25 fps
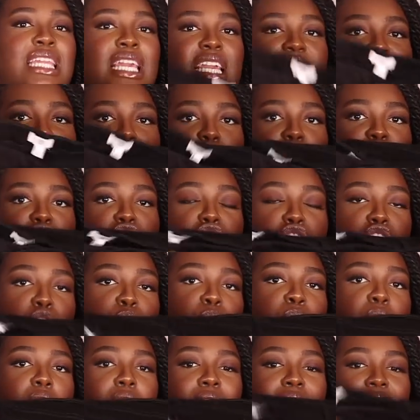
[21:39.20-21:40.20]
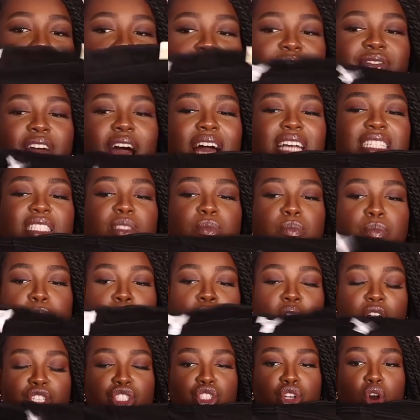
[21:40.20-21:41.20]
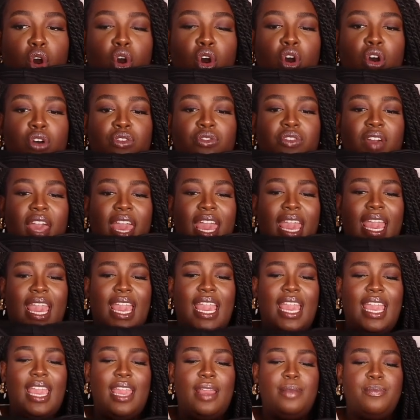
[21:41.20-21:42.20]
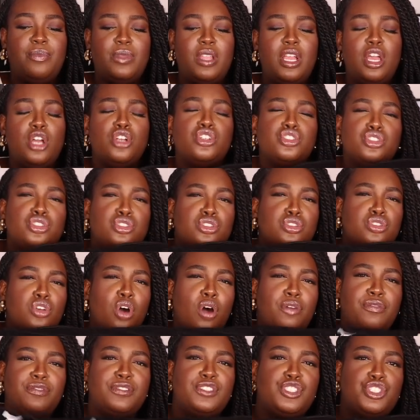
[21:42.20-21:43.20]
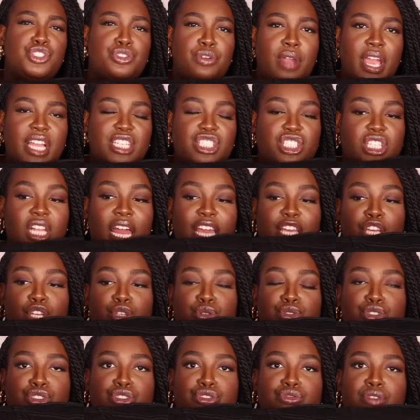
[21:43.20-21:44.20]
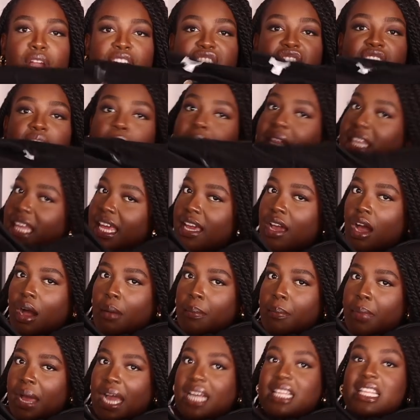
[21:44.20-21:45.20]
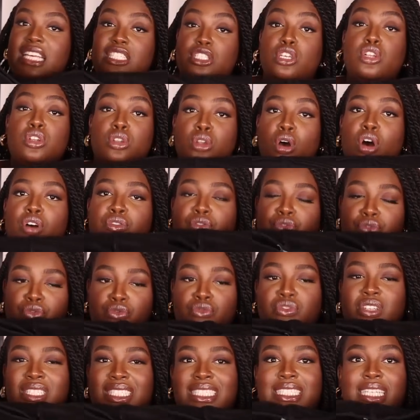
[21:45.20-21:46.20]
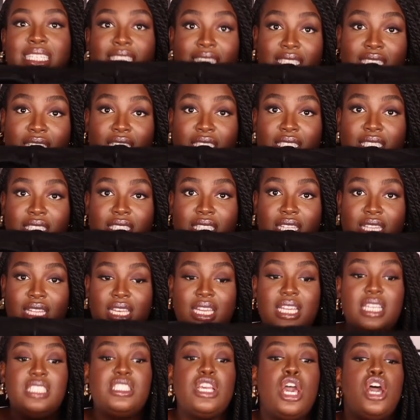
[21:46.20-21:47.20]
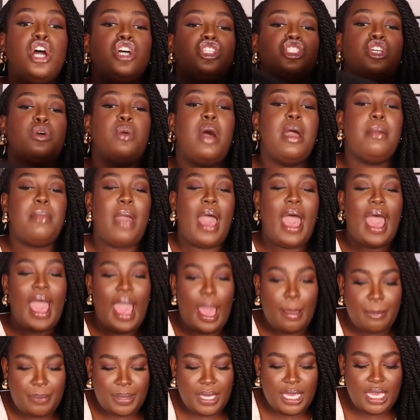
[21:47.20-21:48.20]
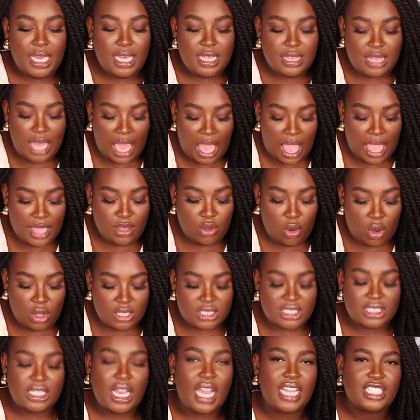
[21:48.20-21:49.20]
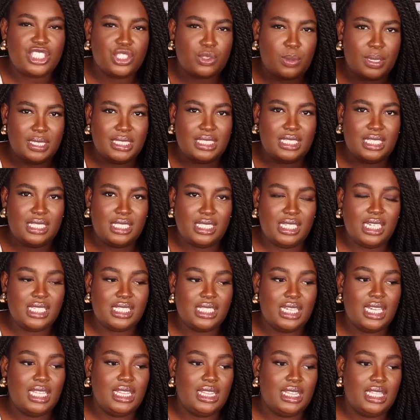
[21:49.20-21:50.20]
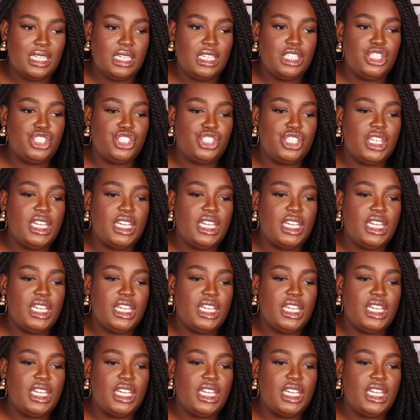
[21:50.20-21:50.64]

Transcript: these ones don't have as much of a soft stretch, like you stretch them and they come back. There's a lot of resistance to these. So I'm happy that I got a size 26 in these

####

- **WHAT THIS TASK INVOLVES**:
Take the lines from the one holding "[21:41.20-21:42.20]" through the last line of the data above and copy them exactly, both ends included, omitting all pictures.

- **RESULT OF THIS EXERCISE**:
[21:41.20-21:42.20]
[21:42.20-21:43.20]
[21:43.20-21:44.20]
[21:44.20-21:45.20]
[21:45.20-21:46.20]
[21:46.20-21:47.20]
[21:47.20-21:48.20]
[21:48.20-21:49.20]
[21:49.20-21:50.20]
[21:50.20-21:50.64]

Transcript: these ones don't have as much of a soft stretch, like you stretch them and they come back. There's a lot of resistance to these. So I'm happy that I got a size 26 in these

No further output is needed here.